## TASK
Print the records below exactly, with no pictures.

[Saved entries]
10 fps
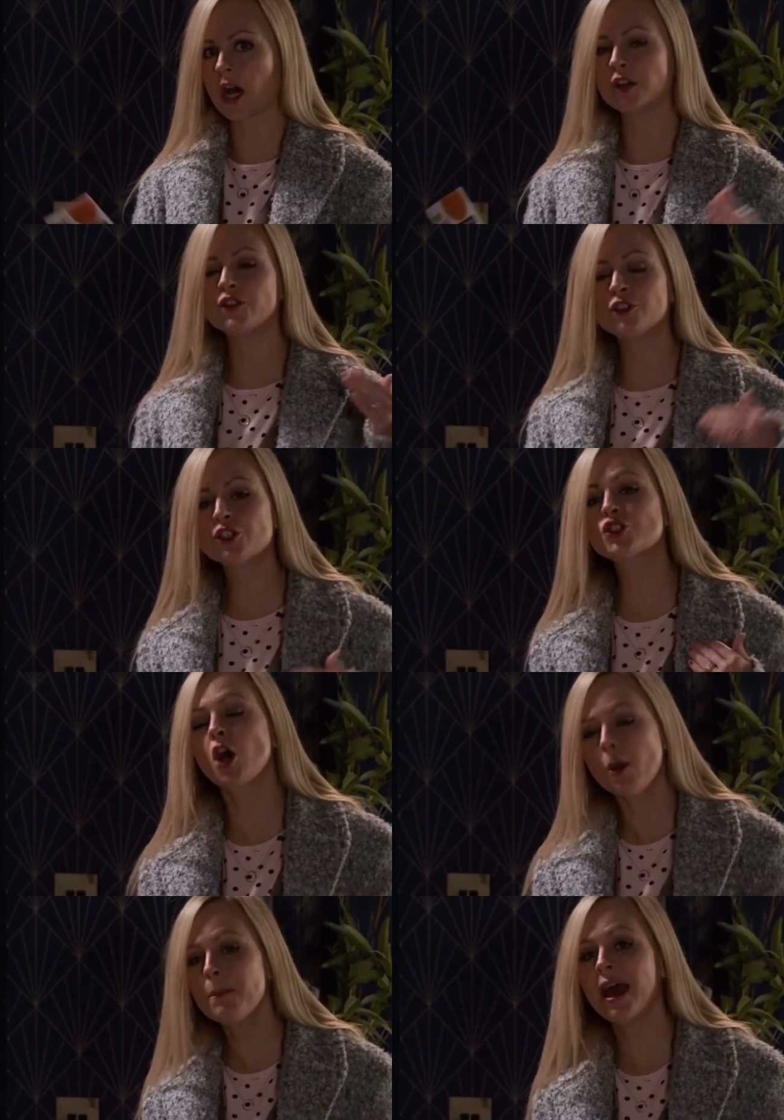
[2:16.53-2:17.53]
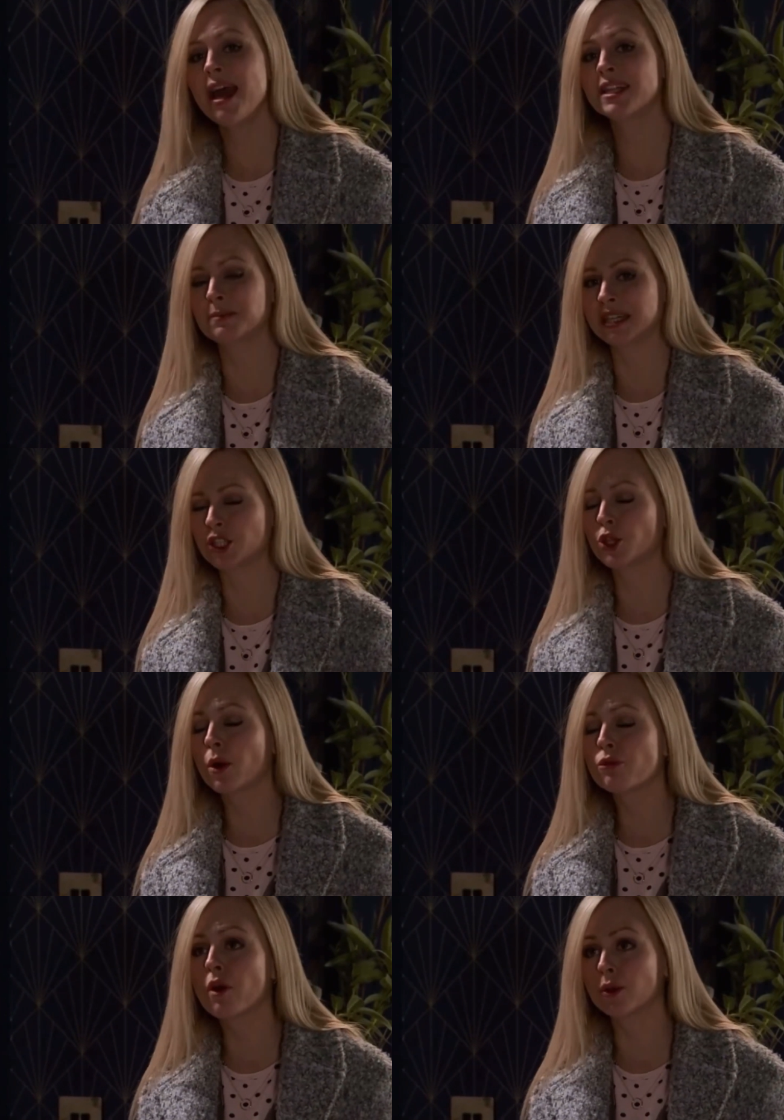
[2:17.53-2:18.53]
Have you just compared me to a
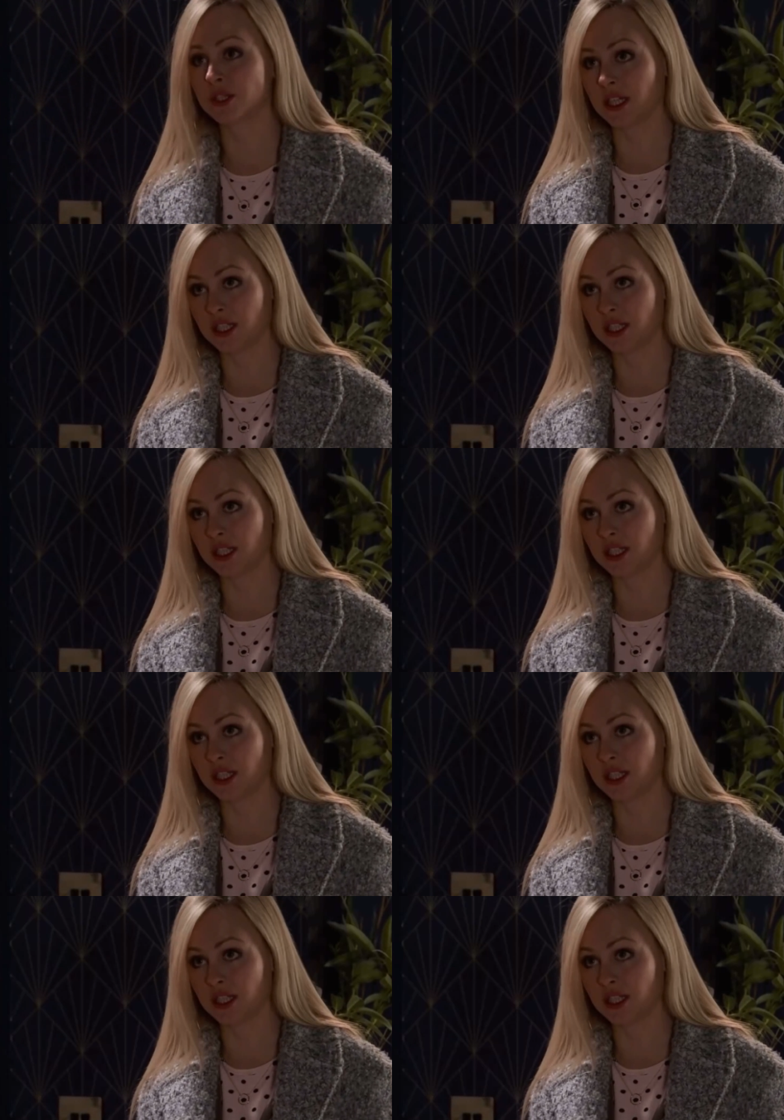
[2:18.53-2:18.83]
roasting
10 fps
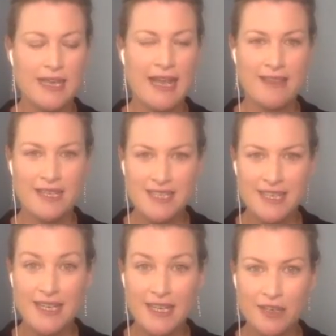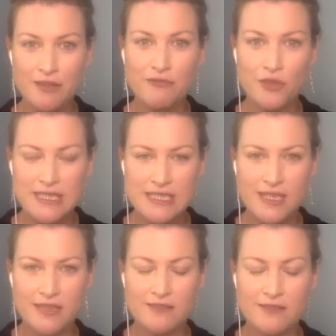And that's that negative voice
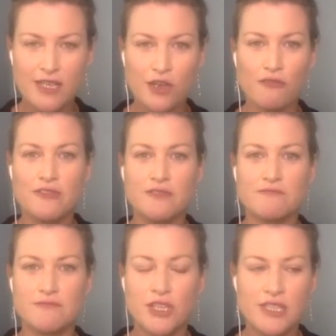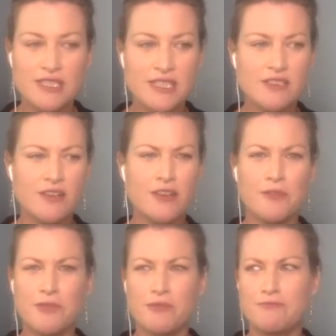that that often you know says, "Oh,
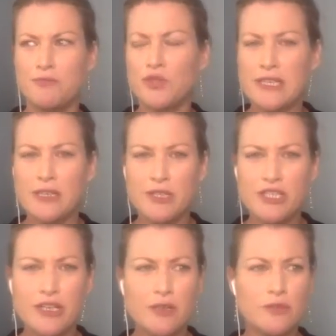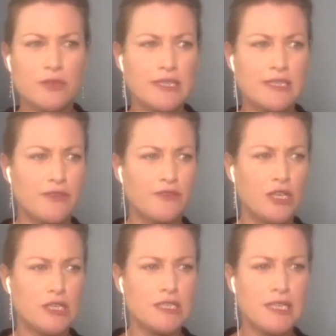your book's going to be terrible. It's never
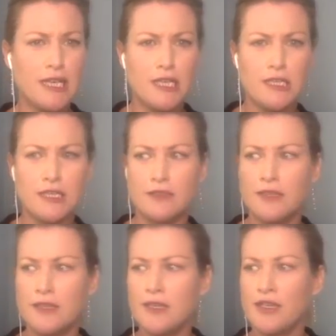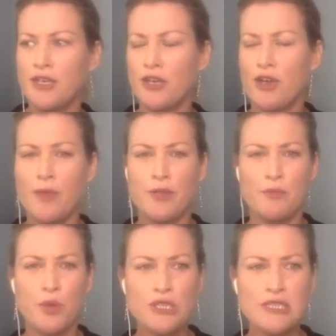going to sell," and you know, I'm an
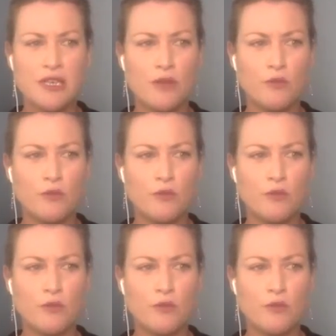imposter.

## EXPECTED ANSWER
10 fps
[2:16.53-2:17.53]
[2:17.53-2:18.53]
Have you just compared me to a
[2:18.53-2:18.83]
roasting
10 fps
And that's that negative voice
that that often you know says, "Oh,
your book's going to be terrible. It's never
going to sell," and you know, I'm an
imposter.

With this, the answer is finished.